The Ford F-150 has been completely redesigned for 2009; the best-selling truck becomes a little more macho in appearance and a lot more enjoyable inside.
Outside, the new F-150 borrows heavily from its bigger brother, the Super Duty (F-250, F-350, and F-450). The family resemblance shows most in front where the upright and chunky grill gives the truck a strong face. But Ford did not simply down-size the Super Duty's style for the F-150. Along the sides, a classy looking undercut defines the wheel wells. At the rear, the more aerodynamic tailgate features an integrated spoiler along its top edge plus a series of three horizontal character lines (first shown on the 2006 Super Chief show concept) that add visual interest to what would otherwise be a dull expanse of metal (and is on most other trucks).
Ford continues to improve the F-150's interior. Its strong vertical theme is punctuated with round climate control vents. Larger circular vents improve the airflow in the cabin.
There are three cab configurations with multiple wheelbases and box lengths, providing choices to satisfy just about any trucker's need with the 2009 Ford F-150. Most notably, in the four-door Super Crew, Ford has extended the cab six inches, with nearly all of the extra room going to the rear seating area. Drivers will appreciate that the B-pillar has been moved back, providing better rearward visibility. Additionally, the floor of the rear seating area is now completely flat, and when the rear seats fold up (they nest effortlessly into a compact package against the rear cab wall), a huge parcel can be accommodated behind the front seats.
Under the Ford's hood, the 2009 Ford F-150 can be equipped with a base 4.6-liter two-valve V-8, a 4.6-liter three-valve V-8, and a 5.4-liter three-valve V-8. Ford engineers claim that efficiency is improved across the line, and six-speed automatic transmissions are standard on the top two engines. The base 4.6-liter two-valve engine retains a four-speed automatic. Horsepower ratings for the engines build from 248 to 292 to 320.
For some drivers, economy is now king, and they'll want to know about the new 2009 Ford F-150 SFE (Superior Fuel Efficiency) model. This two-wheel-drive, Super Crew model achieves 15/21 city/highway mpg while maintaining the ability to tow 7,500 pounds--500 more than the GM brethren.
The 2009 Ford F-150 handles better, with greater overall response than before. On- and off-road handing is composed, and while you won't confuse its handling with a Mustang GT, it's not bad for a truck. We welcomed the F-150's improved steering feel and feedback, something that is often absent in full-size trucks. One negative we noted was that over some road surfaces, the floor of the truck resonated. But a new front seat design dramatically enhances comfort as you now sit "in" the seats as opposed to "on" them. In addition to providing better side support, they also provide good long-term comfort.
Ford took significant steps to bring the 2009 Ford F-150 up to date in safety features.
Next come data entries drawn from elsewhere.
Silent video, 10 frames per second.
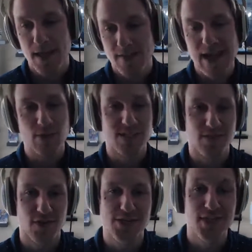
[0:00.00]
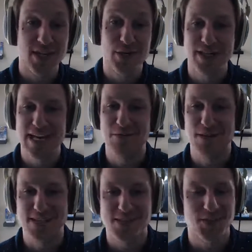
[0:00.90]
that was the first video he did with
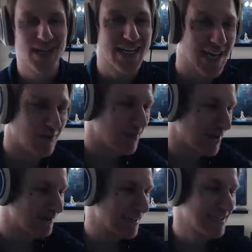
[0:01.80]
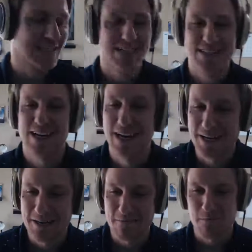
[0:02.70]
his new RED camera, by the way.
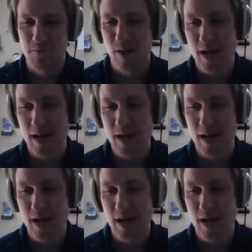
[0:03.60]
ButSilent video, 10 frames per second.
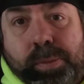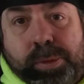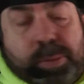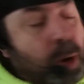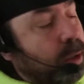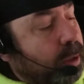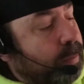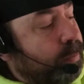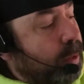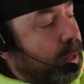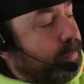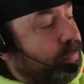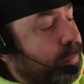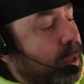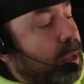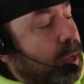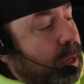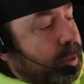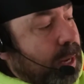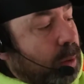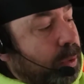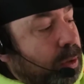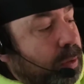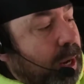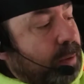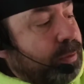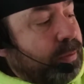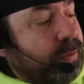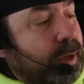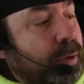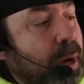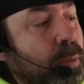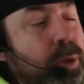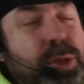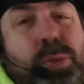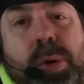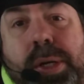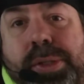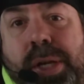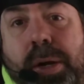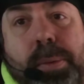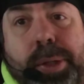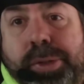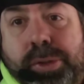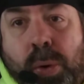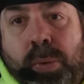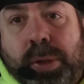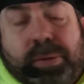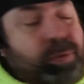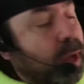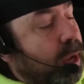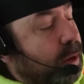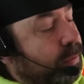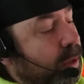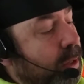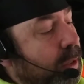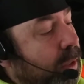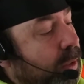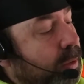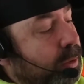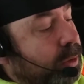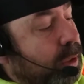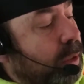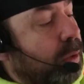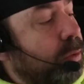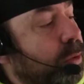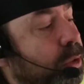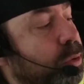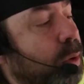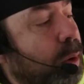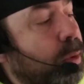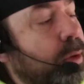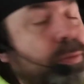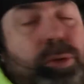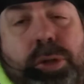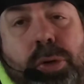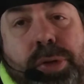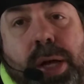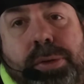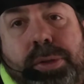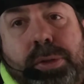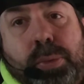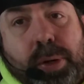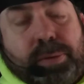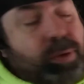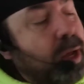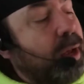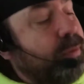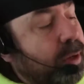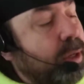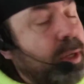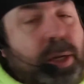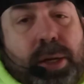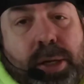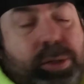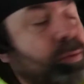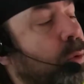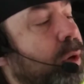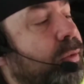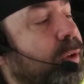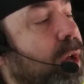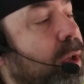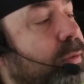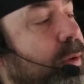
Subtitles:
smaller, right? Now we don't have to figure out which one is here because it's only 5. So the square root of 2025 is 45.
Six airbags are standard (four in front with side-curtain airbags that extend to the second row). Anti-lock brakes, traction control and ride stability control are also all standard. Important to those who tow, trailer sway control is also standard. Because the new F-150 is new, it has not been crash tested by the government or the IIHS, but Ford expects it to achieve five-star (or good) ratings on all tests.
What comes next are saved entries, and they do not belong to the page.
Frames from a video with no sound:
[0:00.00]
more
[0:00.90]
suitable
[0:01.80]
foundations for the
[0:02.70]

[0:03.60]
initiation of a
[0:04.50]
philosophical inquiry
The 2009 Ford F-150 is available in seven trim levels including a new, very ritzy Platinum edition. In terms of new features, popular items from the Super Duty have migrated to its little brother. For the first time, the integrated tailgate ladder and box side-step are options on the F-150. Inside, premium Sony sound systems are available, as are SNYC (Ford's voice-activated media and phone interface) and Sirius Travel Link (that provides navigation plus real-time traffic, weather, and fuel prices among other features).
The Bottom Line:
The 2009 Ford F-150 is better than the truck it replaces, and in several areas it has moved to the head of its class.